Problem to solve: Please, starting at the line that contains "[0:02.00-0:03.00]", reproduce every line exactly until the records run out, skipping all pictures.

Records provided:
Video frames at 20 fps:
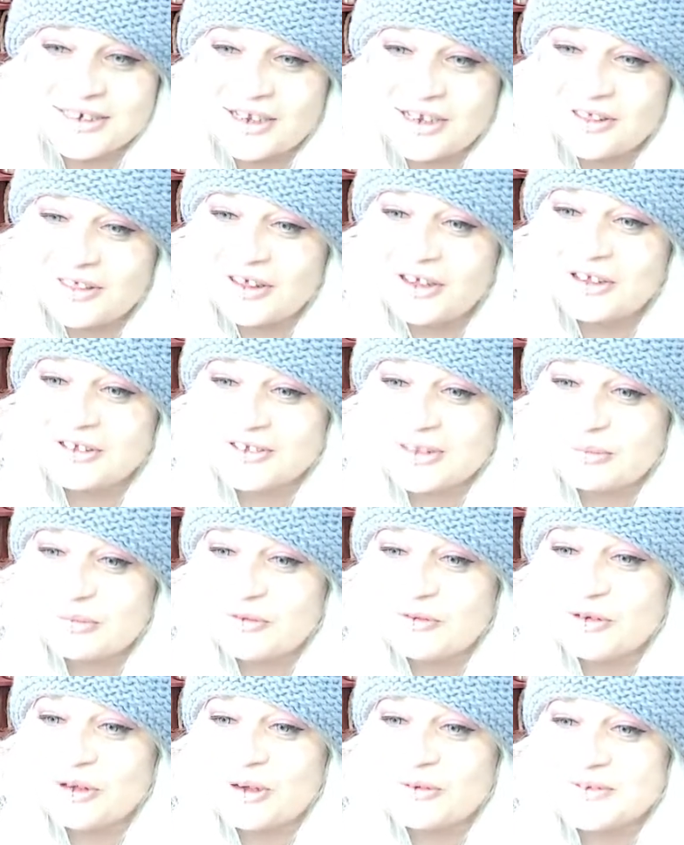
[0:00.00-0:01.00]
And I think some
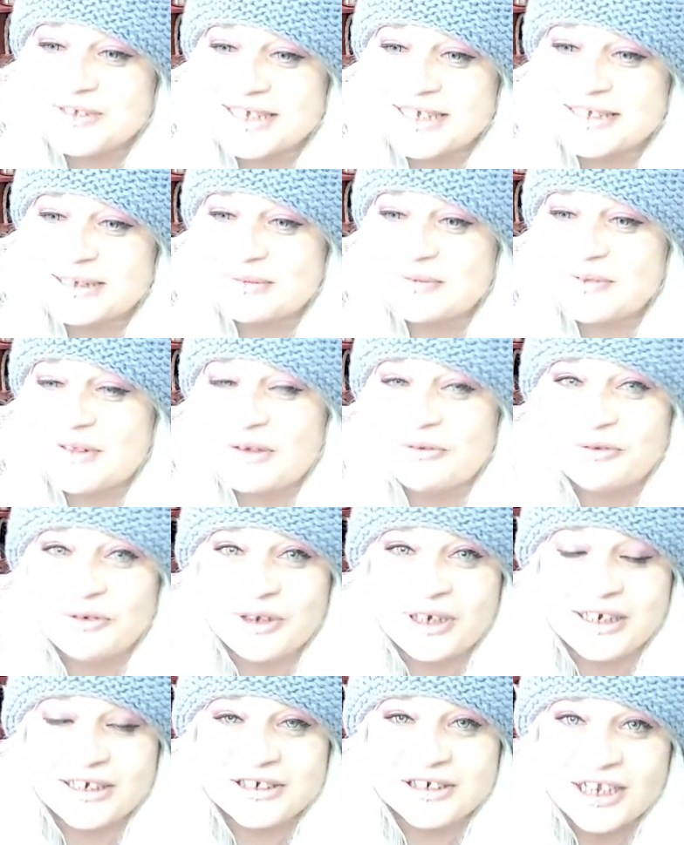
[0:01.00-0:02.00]
of you have seen some of that
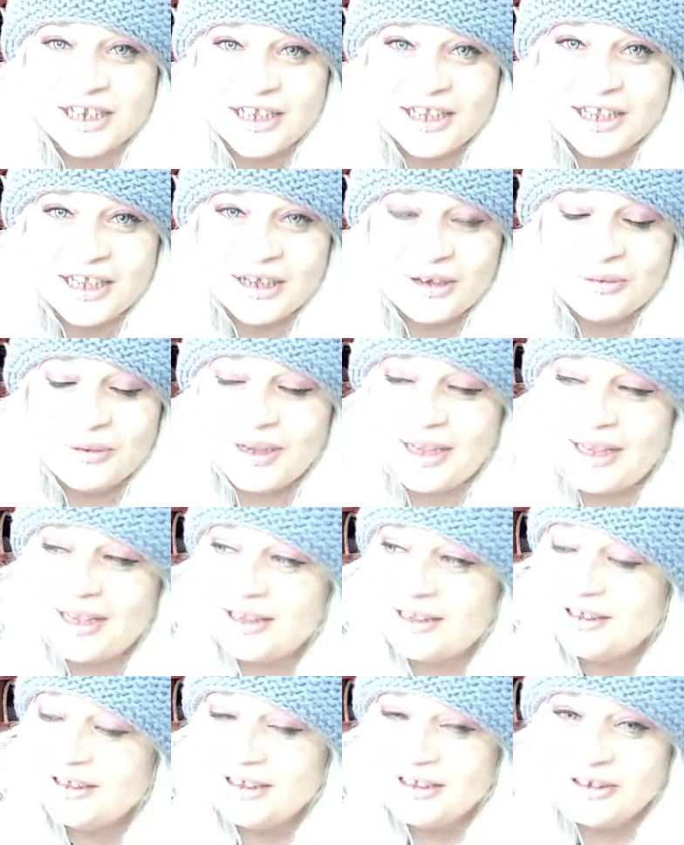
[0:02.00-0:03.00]
footage
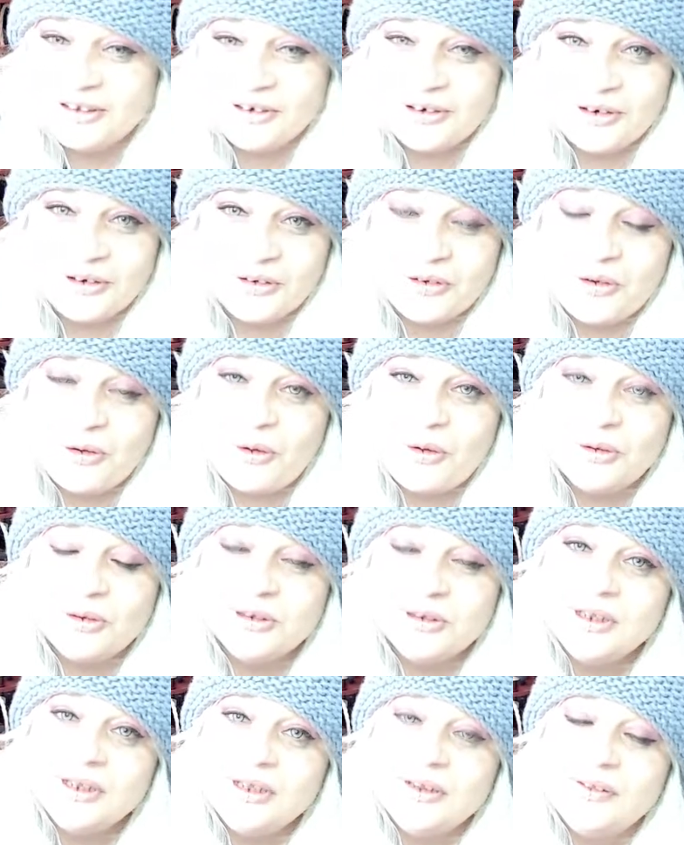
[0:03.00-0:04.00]
where, you know,
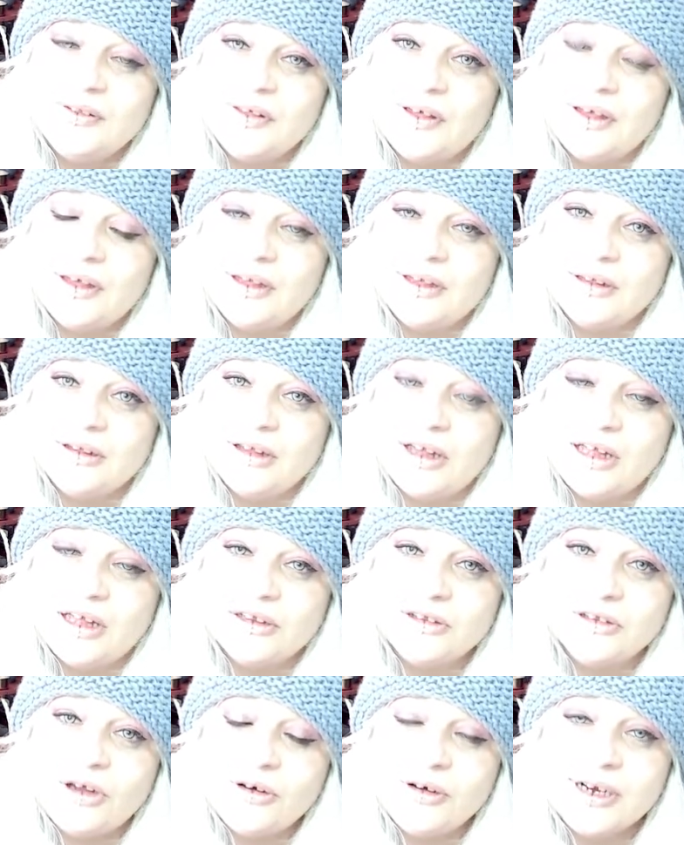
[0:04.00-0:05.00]
all the
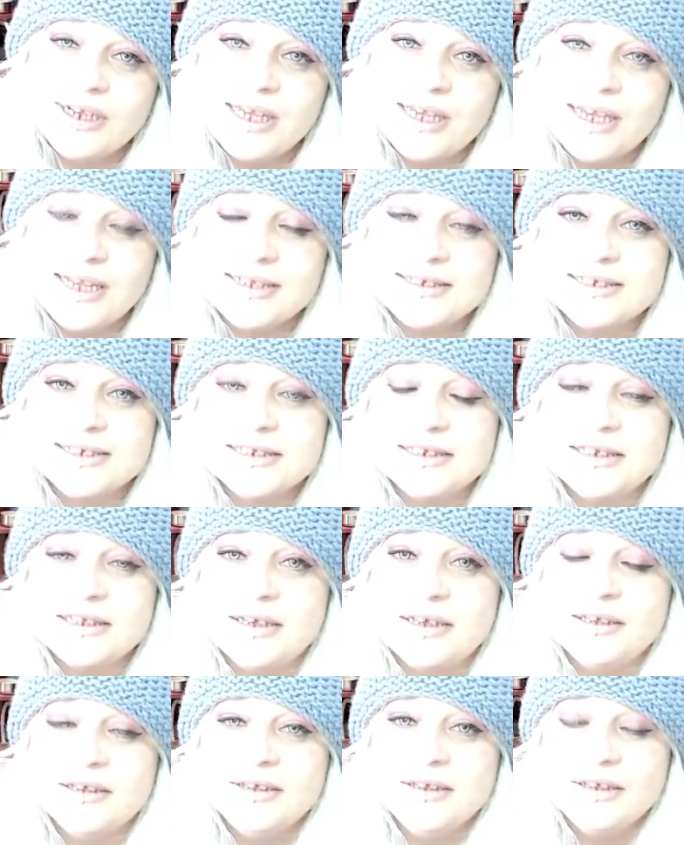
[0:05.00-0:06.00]
lorikeets and
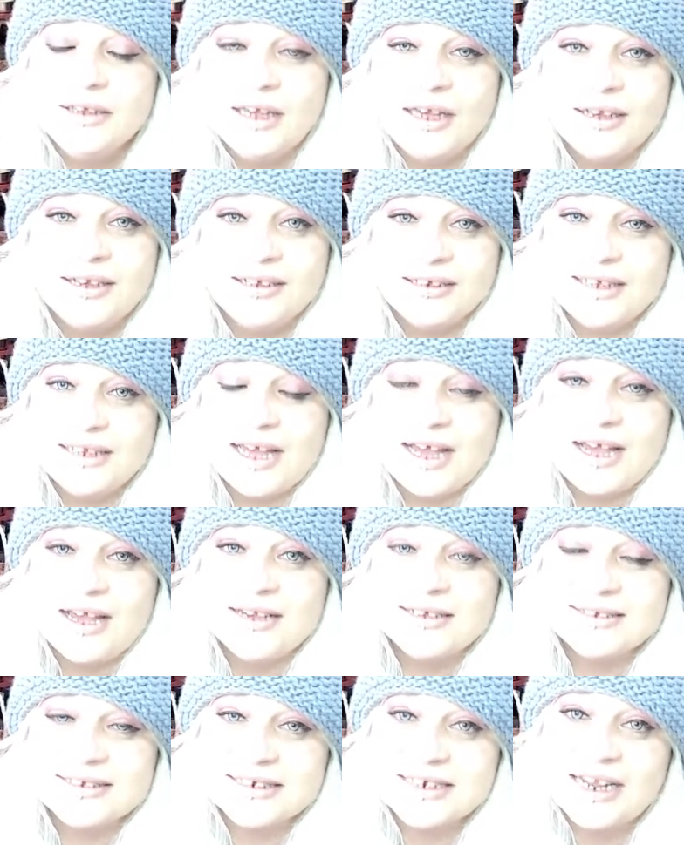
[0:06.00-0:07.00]
the
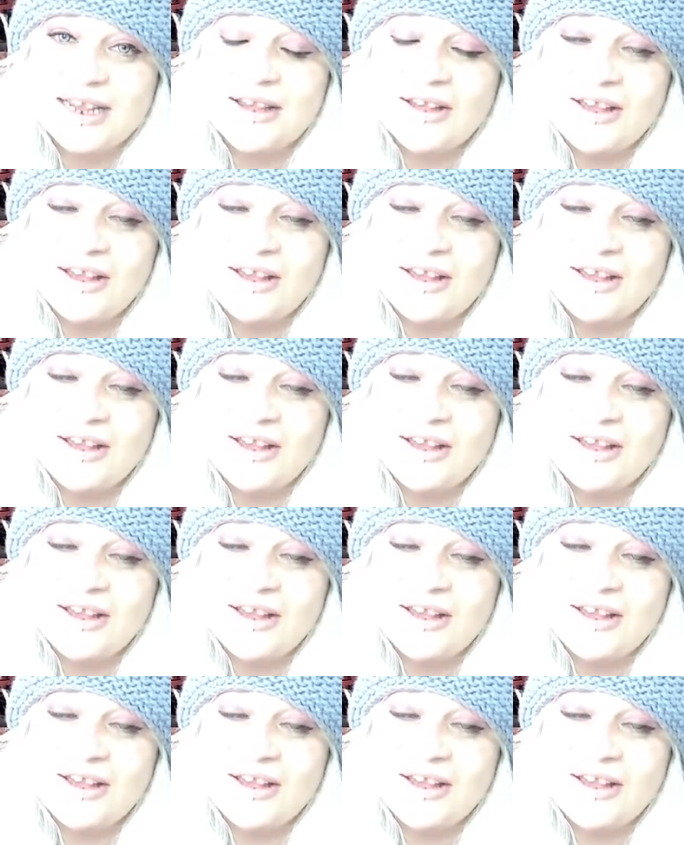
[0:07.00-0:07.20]
galahs and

Response:
[0:02.00-0:03.00]
footage
[0:03.00-0:04.00]
where, you know,
[0:04.00-0:05.00]
all the
[0:05.00-0:06.00]
lorikeets and
[0:06.00-0:07.00]
the
[0:07.00-0:07.20]
galahs and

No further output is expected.